United Brachial Plexus Network, Inc.

Hello, glad to find this forum . I have a hereditary axonal neuropathy. Parsonage Turner Syndrome. My Dad, my Grandmother and my Great Uncle had it, that we know of. I have had EMGs and been through the mill with doctors. Just lost all my teeth (tooth issues are related) and had a really bad attack. Steroids do help me if they catch it soon enough, but they are only good short term, in my experience. I am asymmetrical, limp noticeably and cannot elevate the left arm above a 90 degree angle. Thanks to doctors being clueless I mostly see a naturopath and do alternative stuff for pain management, but would love to find a specialist who is interested in sensory neuropathies with the idea of at least providing some research data to somebody about this rare condition. My 15 year old nephew has it, as well. Would love to connect with someone who is not an immediate family member for coping skill suggestions. At the moment I have no appetite at all, which is common during exacerbations.

Wow, you have come far dealing with the fact of adapting your way in life
I do know by me and post dealing with pain , trigger so much emotional issues to
Pain and dealing with our emotional issues. anxiety for stress and pain is a part of these injuries no matter when they happen.
It is Tough being us , What direction to do this is a life long Quest For all of us by post,
After driving a semi for years with birth erbs was a very pain-full life, We all are a glutton for pain our way in are trys, remembering the positive outcome we adapted to stay positive in the face of the emotional change of our challenges in life to adapt or here genetic, by posts
It always a challenge to stay positive , when there is so much wrong around us.
We all come far by trying Keeping a grip, well , I slip to by post
We all are doing great by post,
Best thing for pain is water any way you can do it I like a hot tube and a deep massage to loosen up tight mussels and nerves,
I did this often driving a semi with birth erbs, Ouch with a smile We all try and try again You guys make me
Just Thinking
Tom

I'm not sure if its in board policy to mention what I do, but I am in Oregon and it helps a great deal. Did have to do a steroid burst with the most recent exacerbation, then I got shingles....

Very interesting :
Its more about , Hugs in trying to adapt here,
Just help here is needed,
Judgement of a post or find away to have a life with , what ever Just post to help, Yeah. Giving a helping hand , and lack of response, happen to
Here is more about sharing,
We all try to help here, Will it help????
No clue, but Hugs
Tom

This is interesting thing
I have issues in gramer and being redoneant,
NO one cares brcause we try to help our way There is a Non Judgement in trying here
Tom

"elvenflow",
I "got Oregon..."....we get pain relief any way that works for us individually!.
Hugs<<<<HUG))))))
"gramma" Carolyn J
LOBPI/76

Nerve disorders sure are individual, that is for sure.

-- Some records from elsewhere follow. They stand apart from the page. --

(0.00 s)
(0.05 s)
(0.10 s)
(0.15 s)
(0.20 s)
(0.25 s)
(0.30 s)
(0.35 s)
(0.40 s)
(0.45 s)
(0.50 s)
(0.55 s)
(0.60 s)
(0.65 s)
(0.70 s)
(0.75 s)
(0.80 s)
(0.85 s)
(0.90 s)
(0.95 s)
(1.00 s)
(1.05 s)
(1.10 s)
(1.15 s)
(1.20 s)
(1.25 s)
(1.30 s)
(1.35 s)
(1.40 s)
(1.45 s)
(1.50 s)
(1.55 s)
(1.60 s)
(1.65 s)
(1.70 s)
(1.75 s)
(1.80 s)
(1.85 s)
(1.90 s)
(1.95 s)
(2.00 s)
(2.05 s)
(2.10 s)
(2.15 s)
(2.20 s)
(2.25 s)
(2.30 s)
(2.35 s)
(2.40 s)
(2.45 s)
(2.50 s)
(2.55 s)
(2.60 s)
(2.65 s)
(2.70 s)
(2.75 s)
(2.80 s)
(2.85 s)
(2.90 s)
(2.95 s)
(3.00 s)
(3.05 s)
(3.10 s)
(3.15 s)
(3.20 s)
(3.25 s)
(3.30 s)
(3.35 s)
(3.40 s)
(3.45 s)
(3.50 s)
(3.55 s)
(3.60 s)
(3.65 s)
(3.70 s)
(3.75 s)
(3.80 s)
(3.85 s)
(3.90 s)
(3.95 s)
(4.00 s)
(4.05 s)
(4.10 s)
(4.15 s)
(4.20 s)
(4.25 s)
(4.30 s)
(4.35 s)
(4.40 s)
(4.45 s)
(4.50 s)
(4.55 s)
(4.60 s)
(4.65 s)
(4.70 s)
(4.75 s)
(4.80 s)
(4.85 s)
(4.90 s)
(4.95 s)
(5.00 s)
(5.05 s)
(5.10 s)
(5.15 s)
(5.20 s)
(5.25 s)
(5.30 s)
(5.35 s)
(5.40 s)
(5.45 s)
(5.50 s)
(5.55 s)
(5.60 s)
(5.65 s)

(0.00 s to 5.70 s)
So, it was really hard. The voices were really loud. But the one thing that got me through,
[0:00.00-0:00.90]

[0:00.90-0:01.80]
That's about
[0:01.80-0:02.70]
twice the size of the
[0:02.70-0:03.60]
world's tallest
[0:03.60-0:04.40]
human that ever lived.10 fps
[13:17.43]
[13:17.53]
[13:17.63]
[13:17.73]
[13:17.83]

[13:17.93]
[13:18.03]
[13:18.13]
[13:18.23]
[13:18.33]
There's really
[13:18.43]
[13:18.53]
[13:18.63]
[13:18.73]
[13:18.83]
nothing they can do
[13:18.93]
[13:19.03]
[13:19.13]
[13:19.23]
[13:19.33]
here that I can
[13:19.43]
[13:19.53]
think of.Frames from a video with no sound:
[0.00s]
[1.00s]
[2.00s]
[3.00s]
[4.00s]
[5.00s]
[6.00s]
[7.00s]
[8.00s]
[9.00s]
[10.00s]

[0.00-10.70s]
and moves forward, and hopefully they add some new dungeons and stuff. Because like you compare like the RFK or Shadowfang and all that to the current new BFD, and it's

My grandmother tried everything including radiation and gold salts, back in the day. Hydrotherapy at an old time spa was amazing, she used to tell me about her visit to Germany.

I wish there was more awareness of this. Dad's arm first became paralyzed when the got a morphine shot for a gallstone attack, and doctors just acted confused. If we can post pics I have great comparisons of mine and Dad's facial asymmetry, pretty trippy because we look like identical twins, not parent and child. Genes are amazing, except they do tend to mess up!